Family History of Mental Illness and it Association with Family Functioning in Youth at Risk for Serious Mental Illness
Poster B82, Tuesday, October 9, 11:30 am - 1:00 pm, Essex Ballroom
Olga Santesteban-Echarri1, Glenda MacQueen1, Benjamin I. Goldstein2,3, Jian L. Wang4,5, Sidney H. Kennedy6,7,8,9,10, Signe Bray1,11,12, Catherine Lebel1,11,12, Jean Addington1; 1Hotchkiss Brain Institute, Department of Psychiatry, University of Calgary, Calgary, Alberta Canada, 2Centre for Youth Bipolar Disorder, Sunnybrook Health Sciences Centre, Toronto, Ontario Canada, 3Departments of Psychiatry and Pharmacology, Faculty of Medicine, University of Toronto, Toronto, Ontario Canada, 4Work & Mental health Research Unit, Institute of Mental Health Research, University of Ottawa, Ottawa, Ontario Canada, 5School of Epidemiology and Public Health, Faculty of Medicine, University of Ottawa, Ottawa, Ontario Canada, 6Department of Psychiatry, University Health Network, Toronto, Ontario Canada, 7Department of Psychiatry, St.
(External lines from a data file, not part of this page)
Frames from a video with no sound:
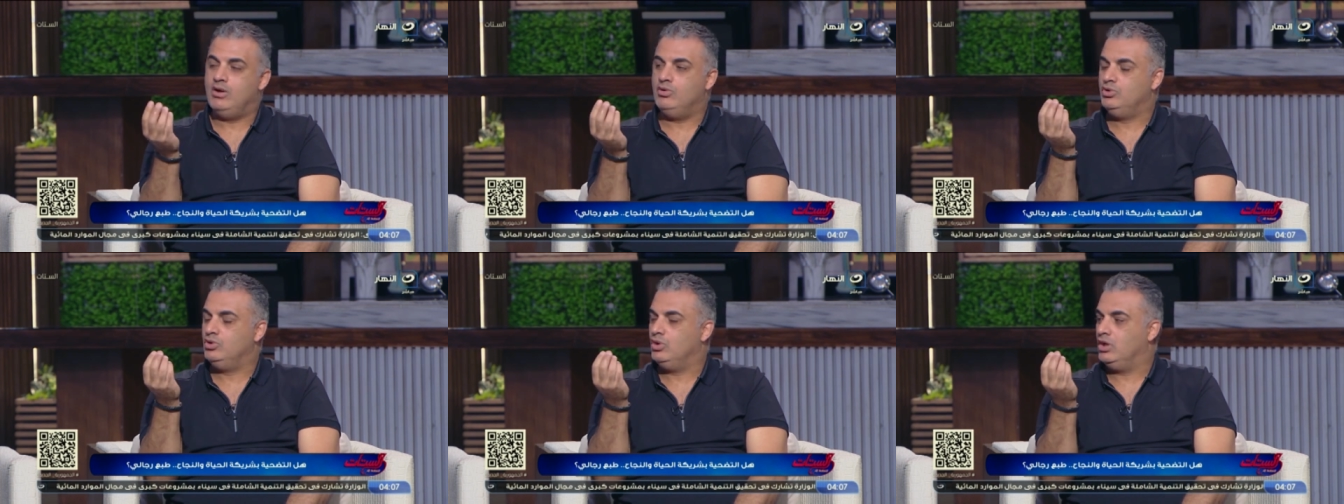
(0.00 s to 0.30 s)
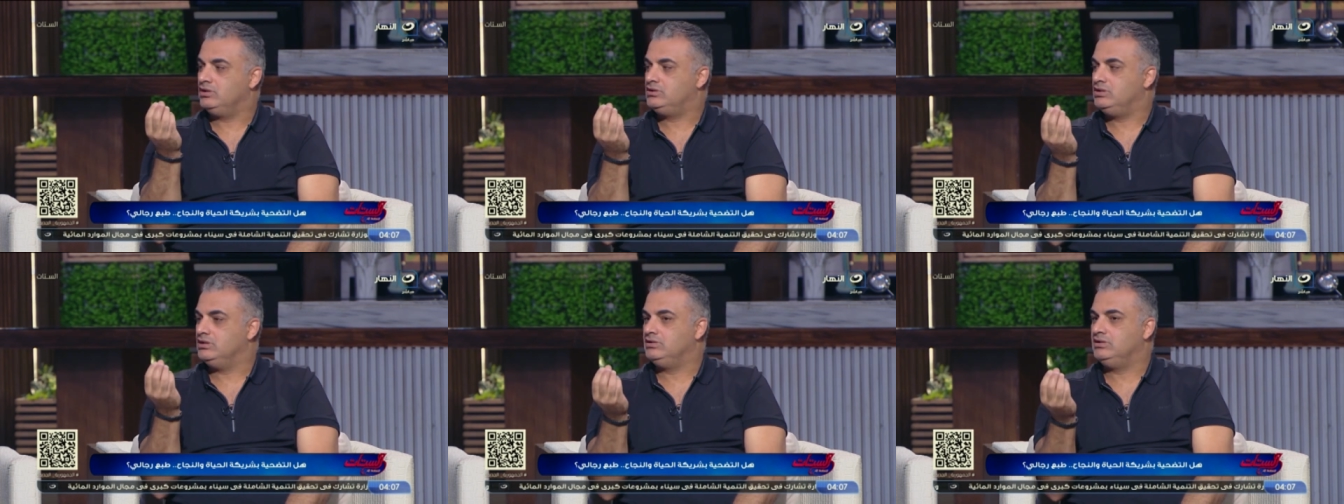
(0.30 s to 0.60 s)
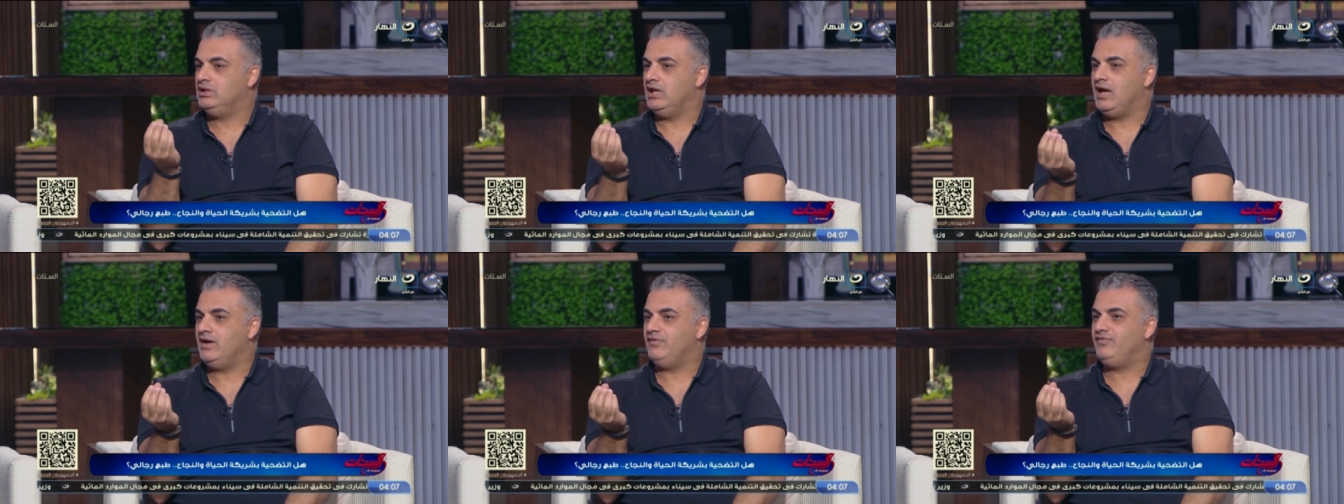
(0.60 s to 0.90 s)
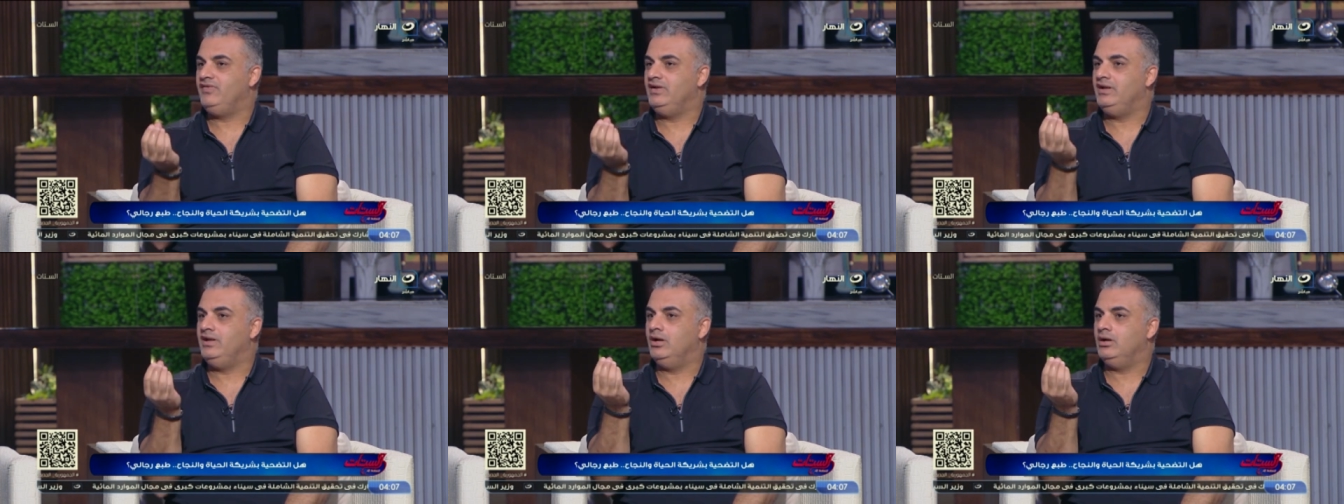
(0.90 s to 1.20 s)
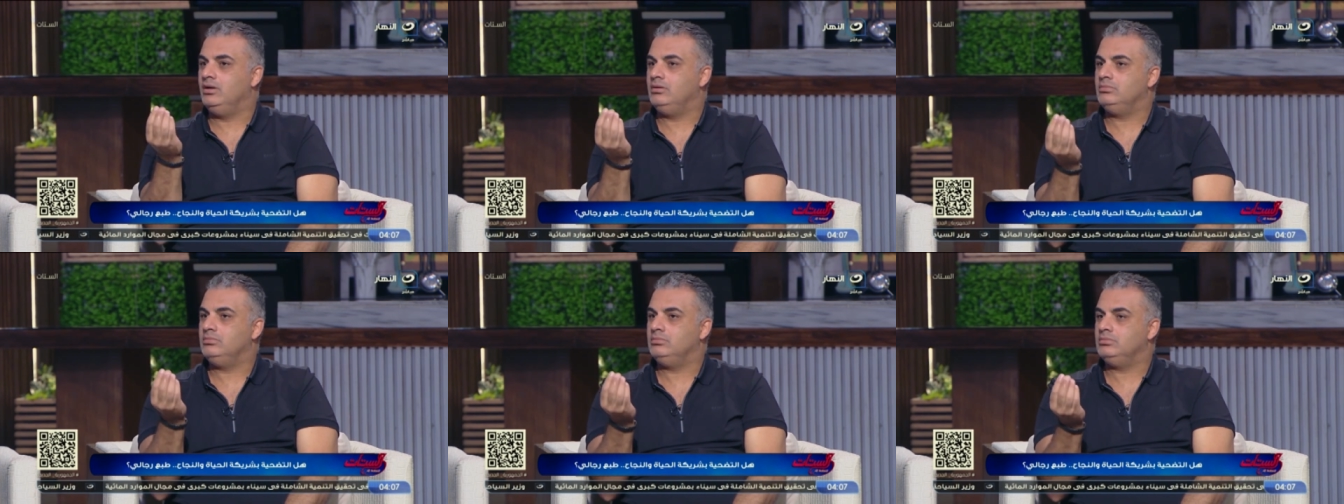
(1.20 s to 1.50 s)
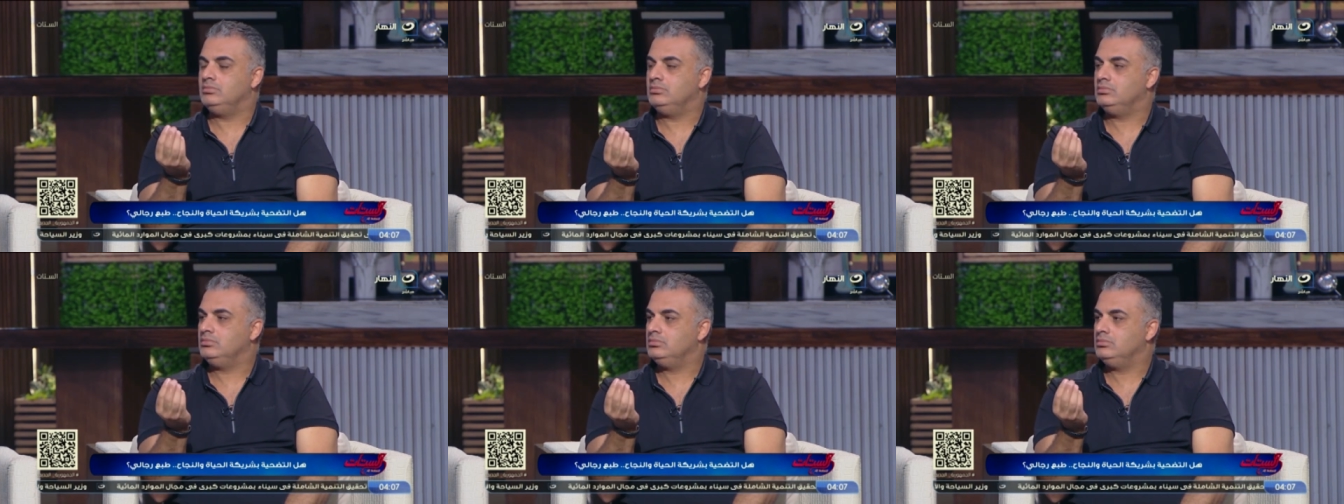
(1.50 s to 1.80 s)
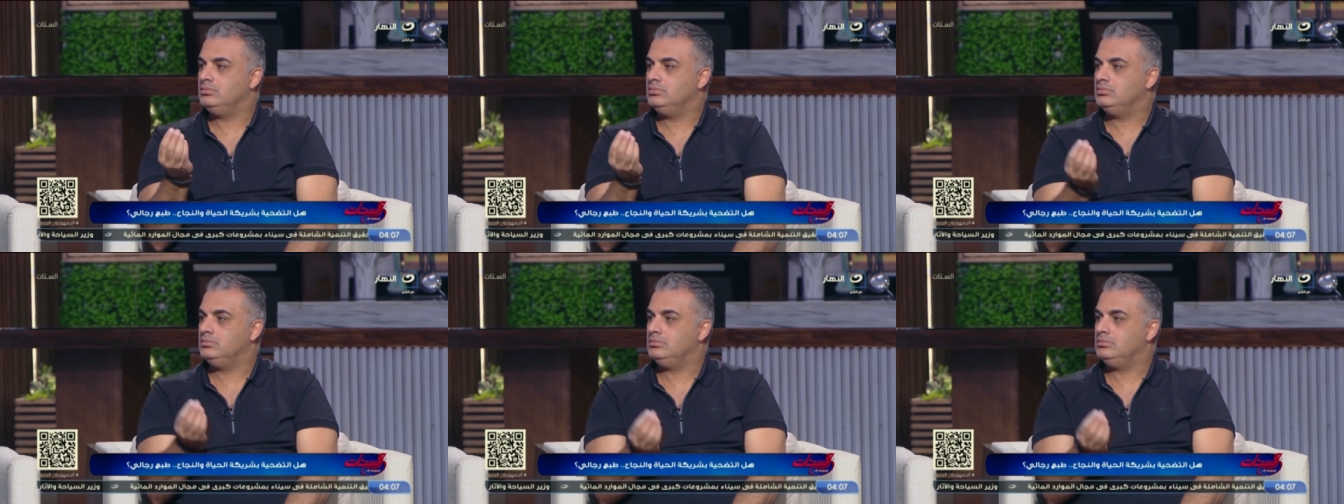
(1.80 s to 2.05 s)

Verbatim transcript: او نقطه لا اللي بيعمل كده ده ناوي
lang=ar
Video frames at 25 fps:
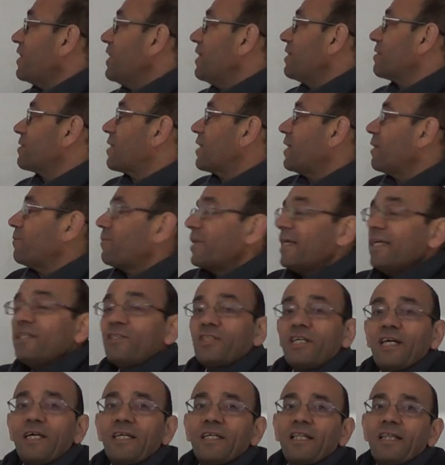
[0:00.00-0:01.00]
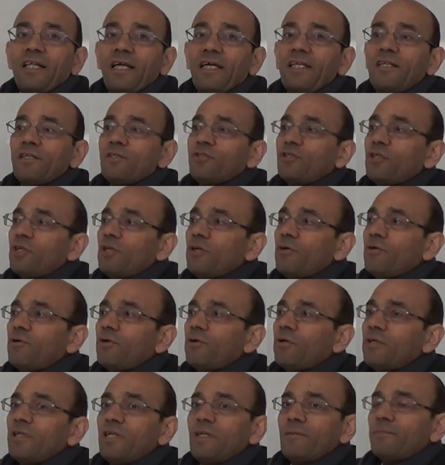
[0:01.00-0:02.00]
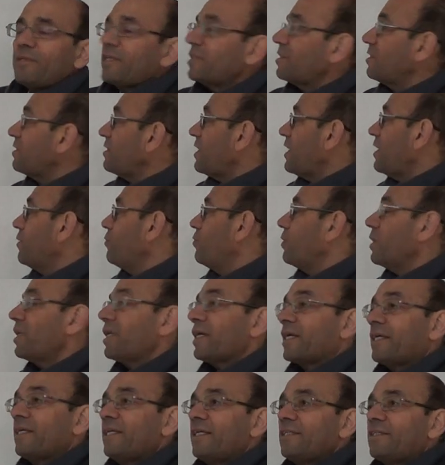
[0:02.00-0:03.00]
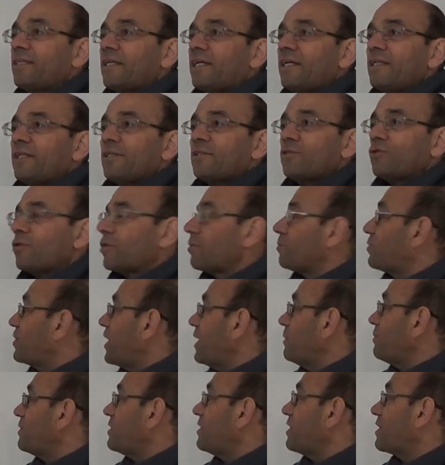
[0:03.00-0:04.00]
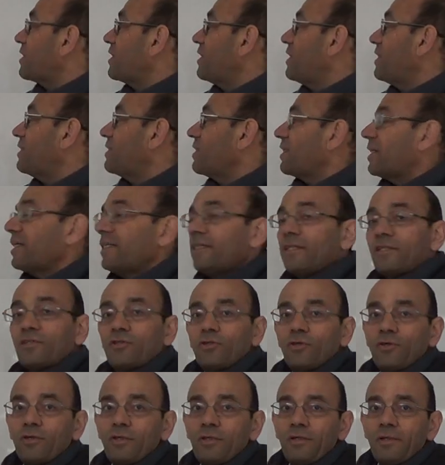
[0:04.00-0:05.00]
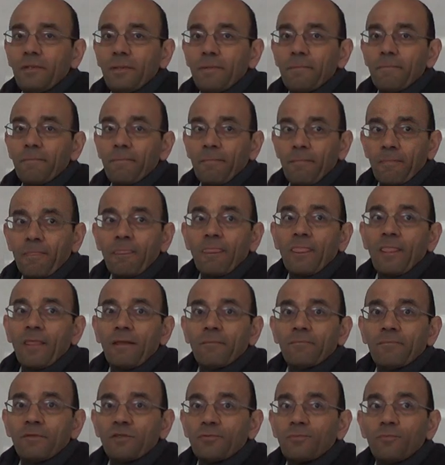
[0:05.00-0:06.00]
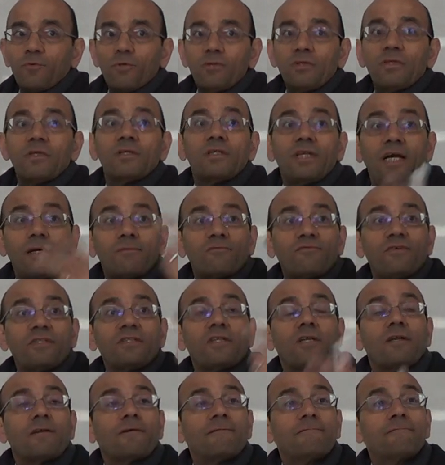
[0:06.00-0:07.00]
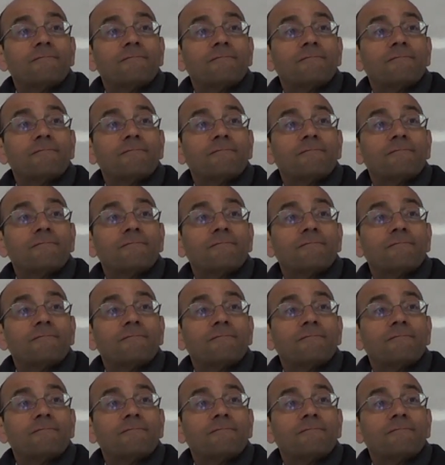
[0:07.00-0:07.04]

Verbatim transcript: كان طيب ايش كانت الانرجي اللي هون اللي بدها تتحول لكينيتيك انرجي هون مش هاي بتصير كينيتيك انرجي هون مزبوط نعم تفضل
Michael’s Hospital, Toronto, Ontario Canada, 8Arthur Sommer Rotenberg Chair in Suicide and Depression Studies, St. Michael’s Hospital, Toronto, Ontario Canada, 9Li Ka Shing Knowledge Institute, St. Michael’s Hospital, Toronto, Ontario Canada, 10Krembil Research Institute, University Health Network, Toronto, Ontario Canada, 11Department of Radiology, University of Calgary, Calgary, Alberta Canada, 12Alberta Children’s Hospital Research Institute, Calgary, Alberta Canada; 13 Child & Adolescent Imaging Research (CAIR) Program, Calgary, Alberta Canada
Family functioning is at times impaired in families of individuals with a serious mental illness (SMI) compared to healthy controls. However, little is known about earlier stages of risk and the importance of the family environment for youth at-risk for SMI. Moreover, if these youth have a first-degree family member with SMI, family dynamics may be more disrupted. In the PROCAN study, we examined the association of a family history of mental illness (FHMI) using the Family Interview for Genetics Studies (FIGS) and family functioning using the Family Adaptability and Cohesion Evaluation Scales-IV (FACES-IV) for 41 non-help seeking youth with risk factors (Stage 0), 52 distressed youth with early mood and anxiety symptoms (Stage 1a), and 105 youth with subthreshold psychotic symptoms (Stage 1b). Independent samples Mann-Whitney U comparisons for those with FHMI compared to those without revealed that: in Stage 0, those with parental HMI or any FHMI had lower scores on all family functioning scales. In Stage 1b, where there was (i) a sibling with a SMI, increased rigidity in family functioning was reported; (ii) parental psychosis or mania, increased chaotic functioning was reported; and (iii) any parental SMI, decreased family communication was reported. For Stage 1a, sibling psychosis was associated with increased rigid functioning. FHMI is associated with general impairments in family functioning for youth with risk factors, while the association is more specific for youth at-risk for SMI who present with early signs of mood, anxiety or subthreshold psychotic symptoms with rigidity, chaotic or communication impairments.